Data Modelling

Just one number

So often, just one number is not only not enough, it’s positively misleading. We often see statistics quoted that, say, the average number of children per family is 1.8. First off, what sort of average? Mean, median or mode?  It makes a difference. But really, the problem is that a mean (or median or mode) gives us only very limited information. It doesn’t tell us what the data looks like overall: we get no idea of the shape of the distribution, or the range the data covers, or indeed anything other than this single point.

Many traditional actuarial calculations are the same. The net present value of a series of payments tells us nothing about the period of time over which the payments are due, or how variable their amount is — information which is very important in a wide range of circumstances.

Tim Harford has just written a good piece about how the same is true of government statistics, too. He points out that not only is gdp not good for all purposes (a statement that just about everybody agrees with), but that there are lots of other statistics that are good for some purposes but not others. There is no such thing as a single number that measures everything.
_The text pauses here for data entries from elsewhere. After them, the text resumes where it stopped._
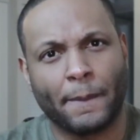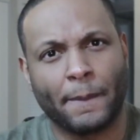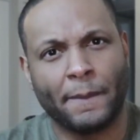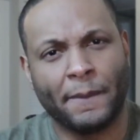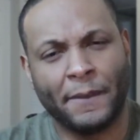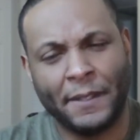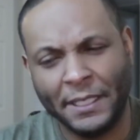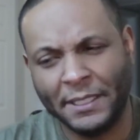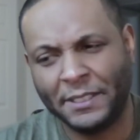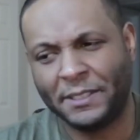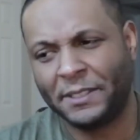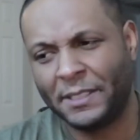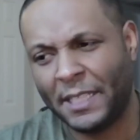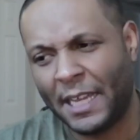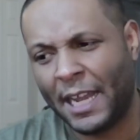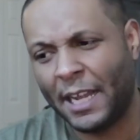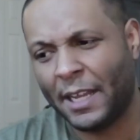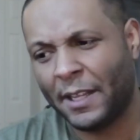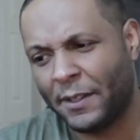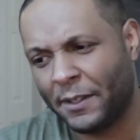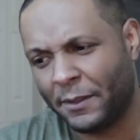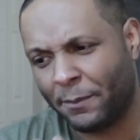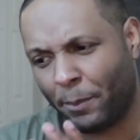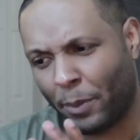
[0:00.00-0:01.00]
this side
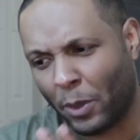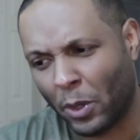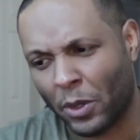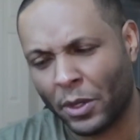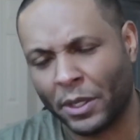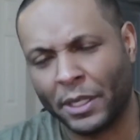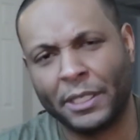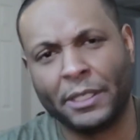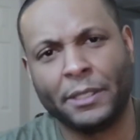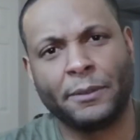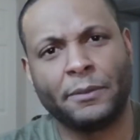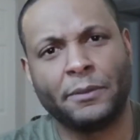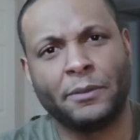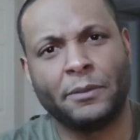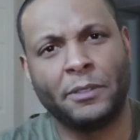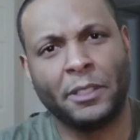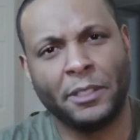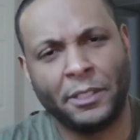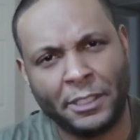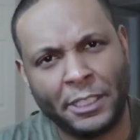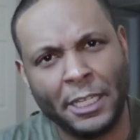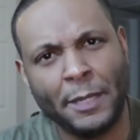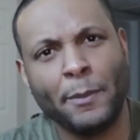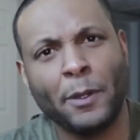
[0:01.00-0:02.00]
of the party, the
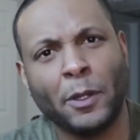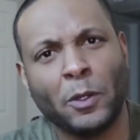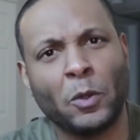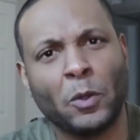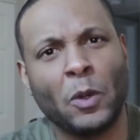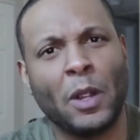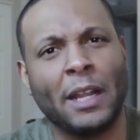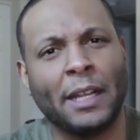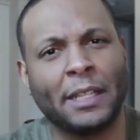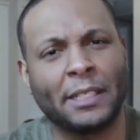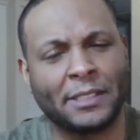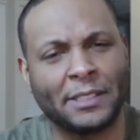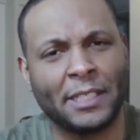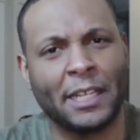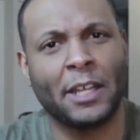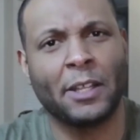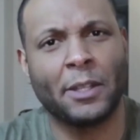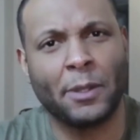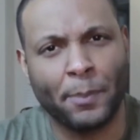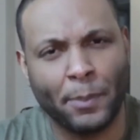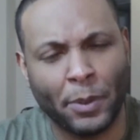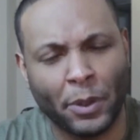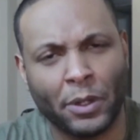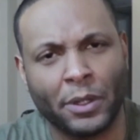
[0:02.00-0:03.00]
Democratic side of
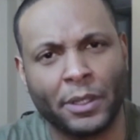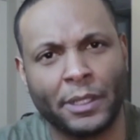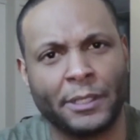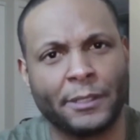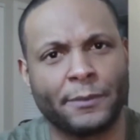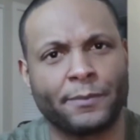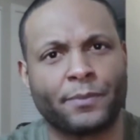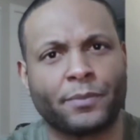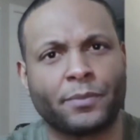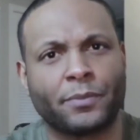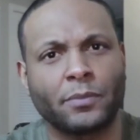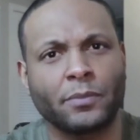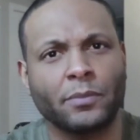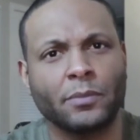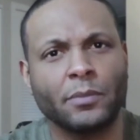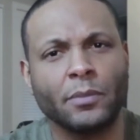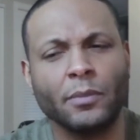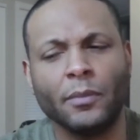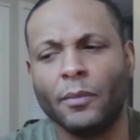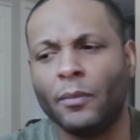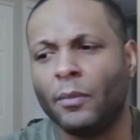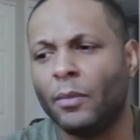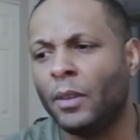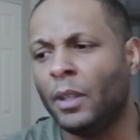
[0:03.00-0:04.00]
the party,
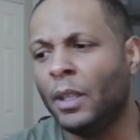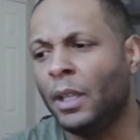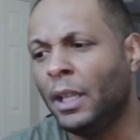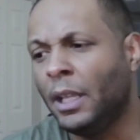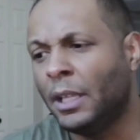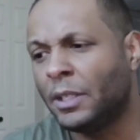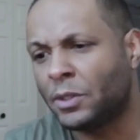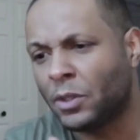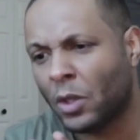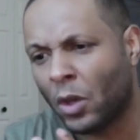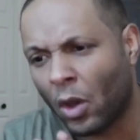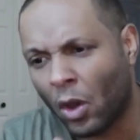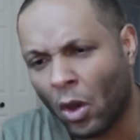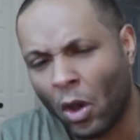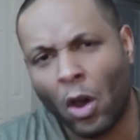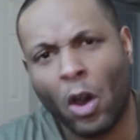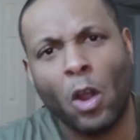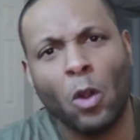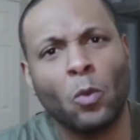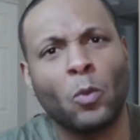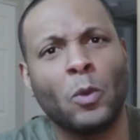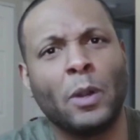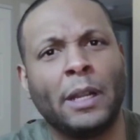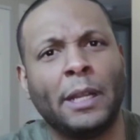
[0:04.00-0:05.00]
is
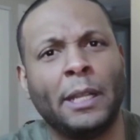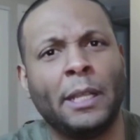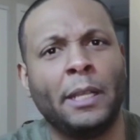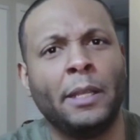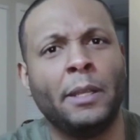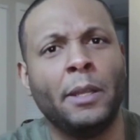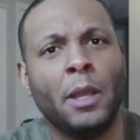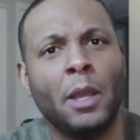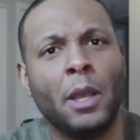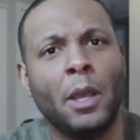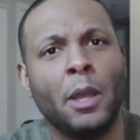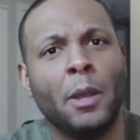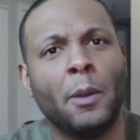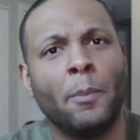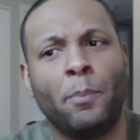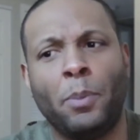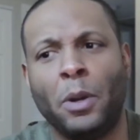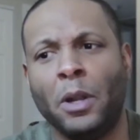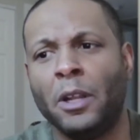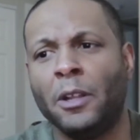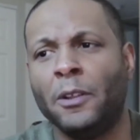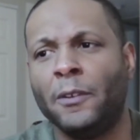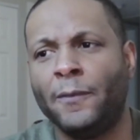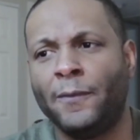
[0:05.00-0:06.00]
already
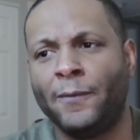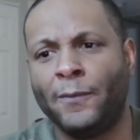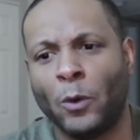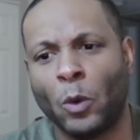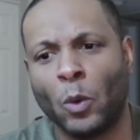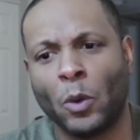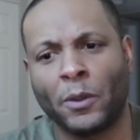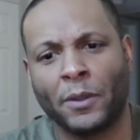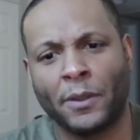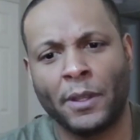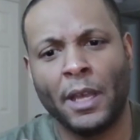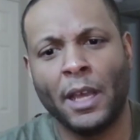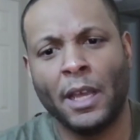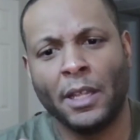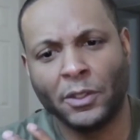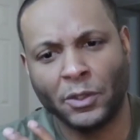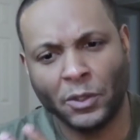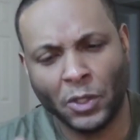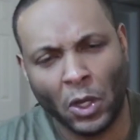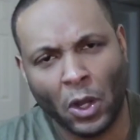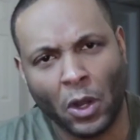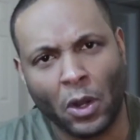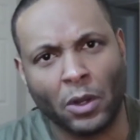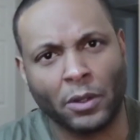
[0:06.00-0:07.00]
putting forth
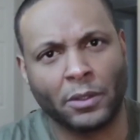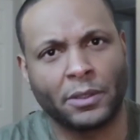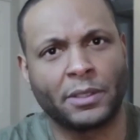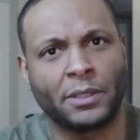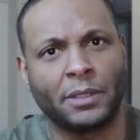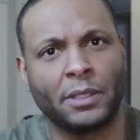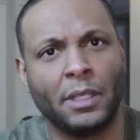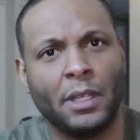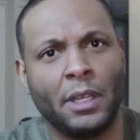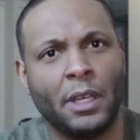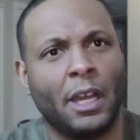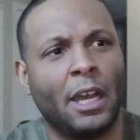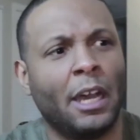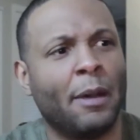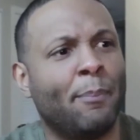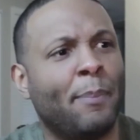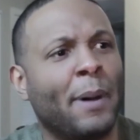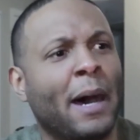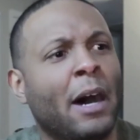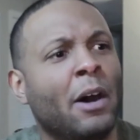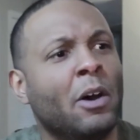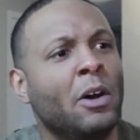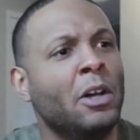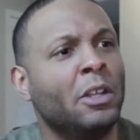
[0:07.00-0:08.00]
talks
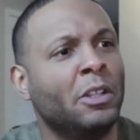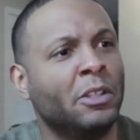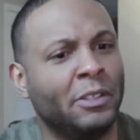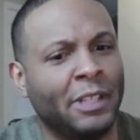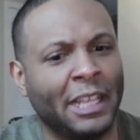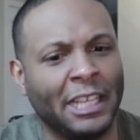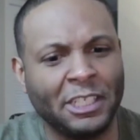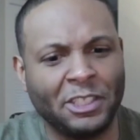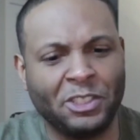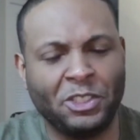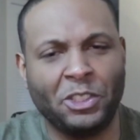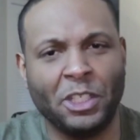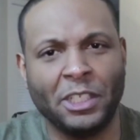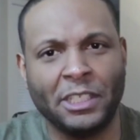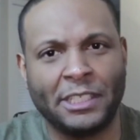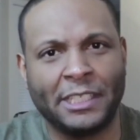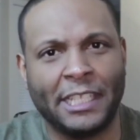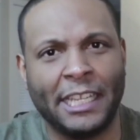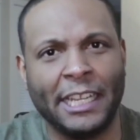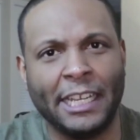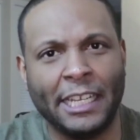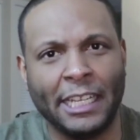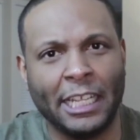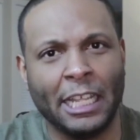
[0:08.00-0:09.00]
about let's just
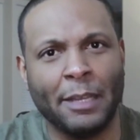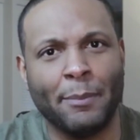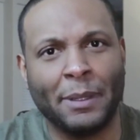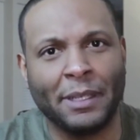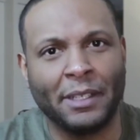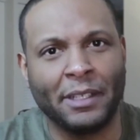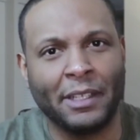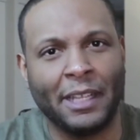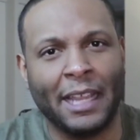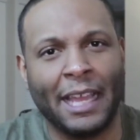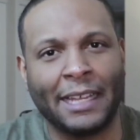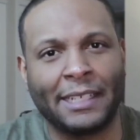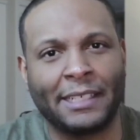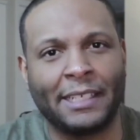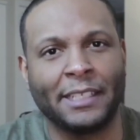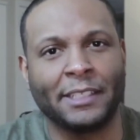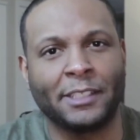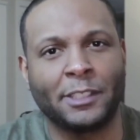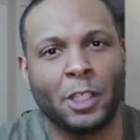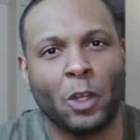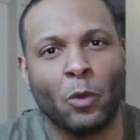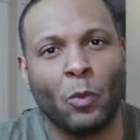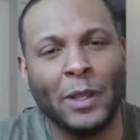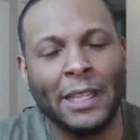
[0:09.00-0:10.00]
get him elected
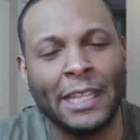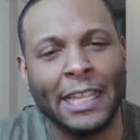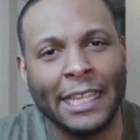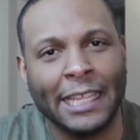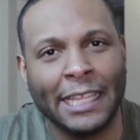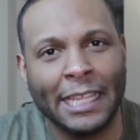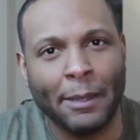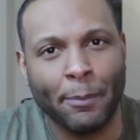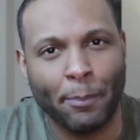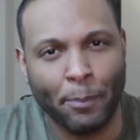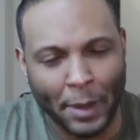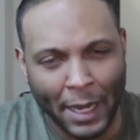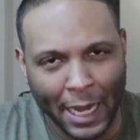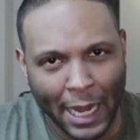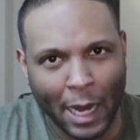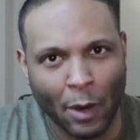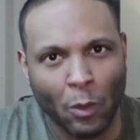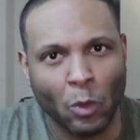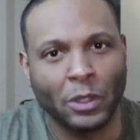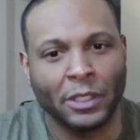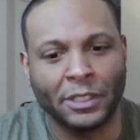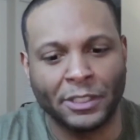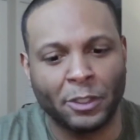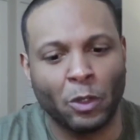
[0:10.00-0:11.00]
so we can get
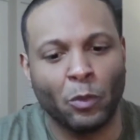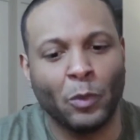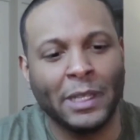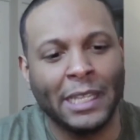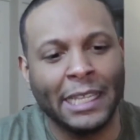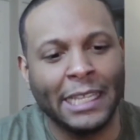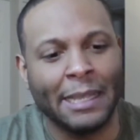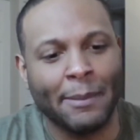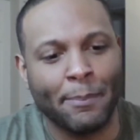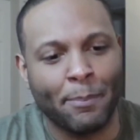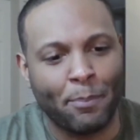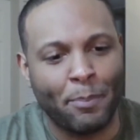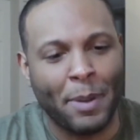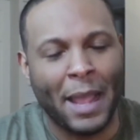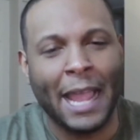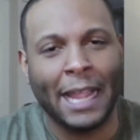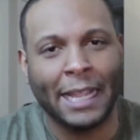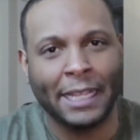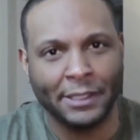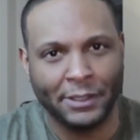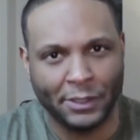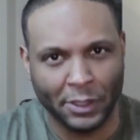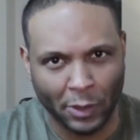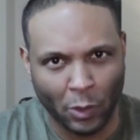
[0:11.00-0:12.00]
power, so we can get
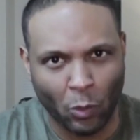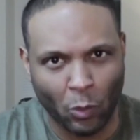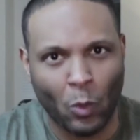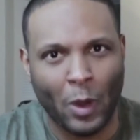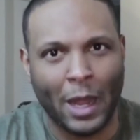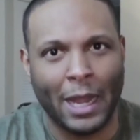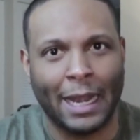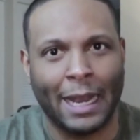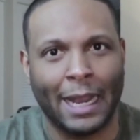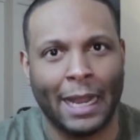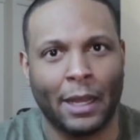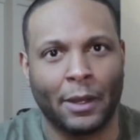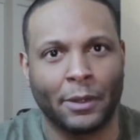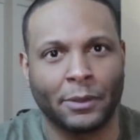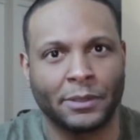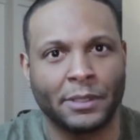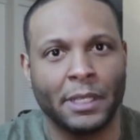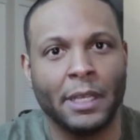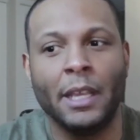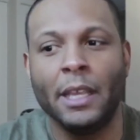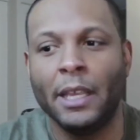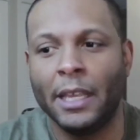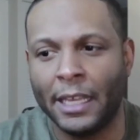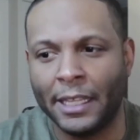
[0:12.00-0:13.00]
back into the White House,
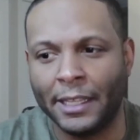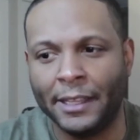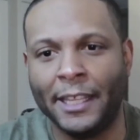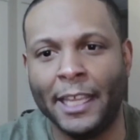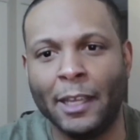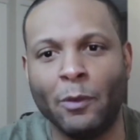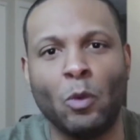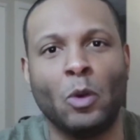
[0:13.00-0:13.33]
and then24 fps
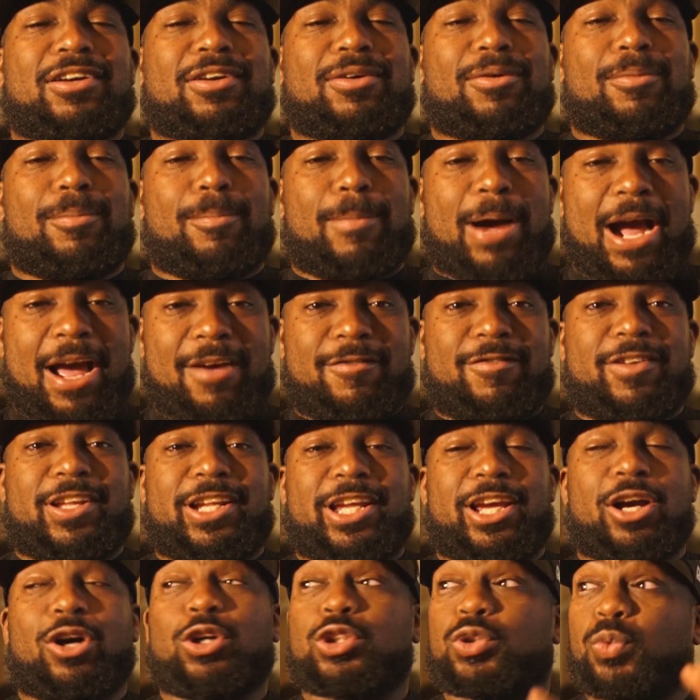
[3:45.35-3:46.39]
my
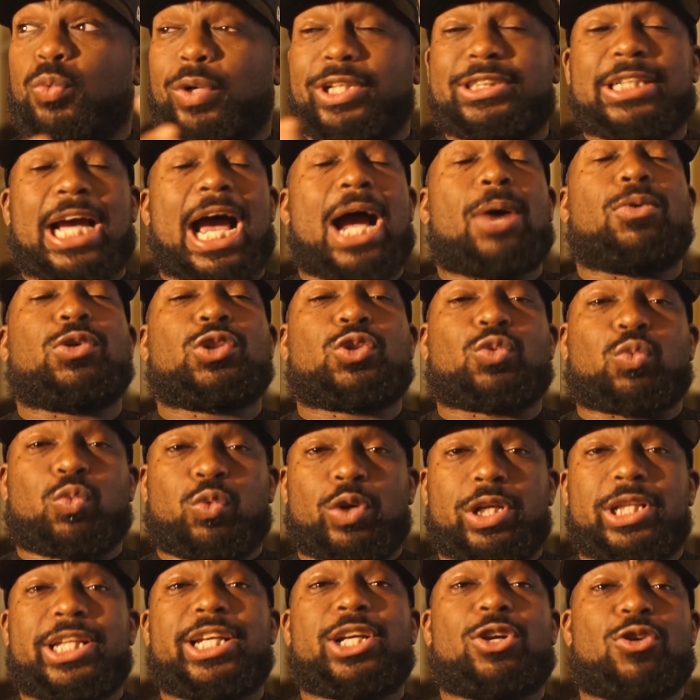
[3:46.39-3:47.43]
videos, which I was
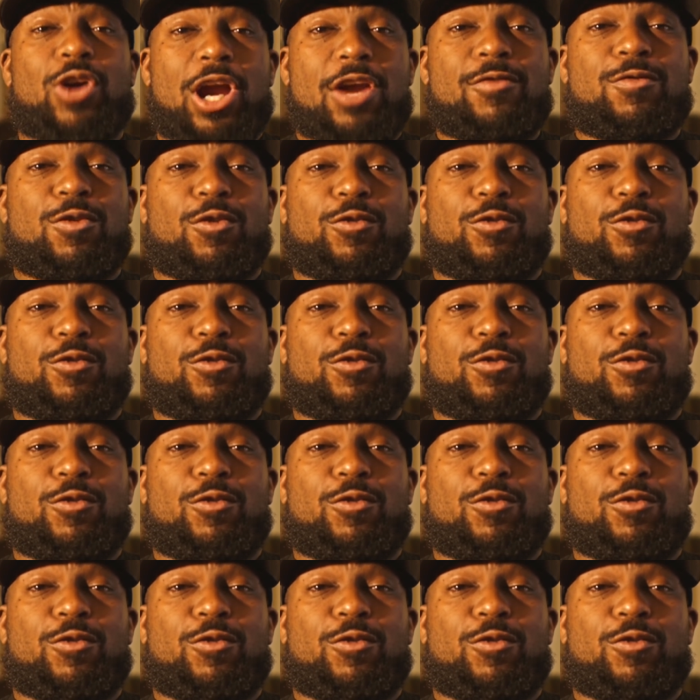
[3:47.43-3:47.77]
really gratefulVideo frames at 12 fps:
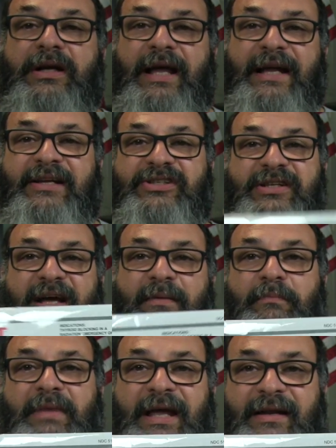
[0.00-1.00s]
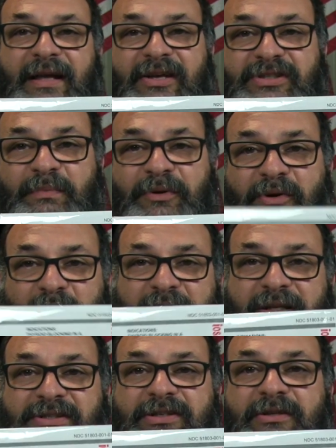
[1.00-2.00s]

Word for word: And it's not meant as a permanent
And why should there be? Life, the world and everything is variable and complex. There’s no reason to suppose that just one measurement will be able to sum it all up. We can think of the mean (or any other summary statistic) as a very simple model of the data. So simple that it’s abstracted nearly all the complexity away. The model, like any other model, may be useful for some purposes, but it’s never going to be the only possible, or only useful, model


There’s a yotta data out there…

One result of the unrelenting increase in computing power is that the amount of data is now huge. Earlier this year, it was estimated that 295 exabytes of data was being stored around the world in 2007. An exabyte is a billion gigabytes. That’s a lot of data, though admittedly it’s not a yottabyte yet (a million exabytes).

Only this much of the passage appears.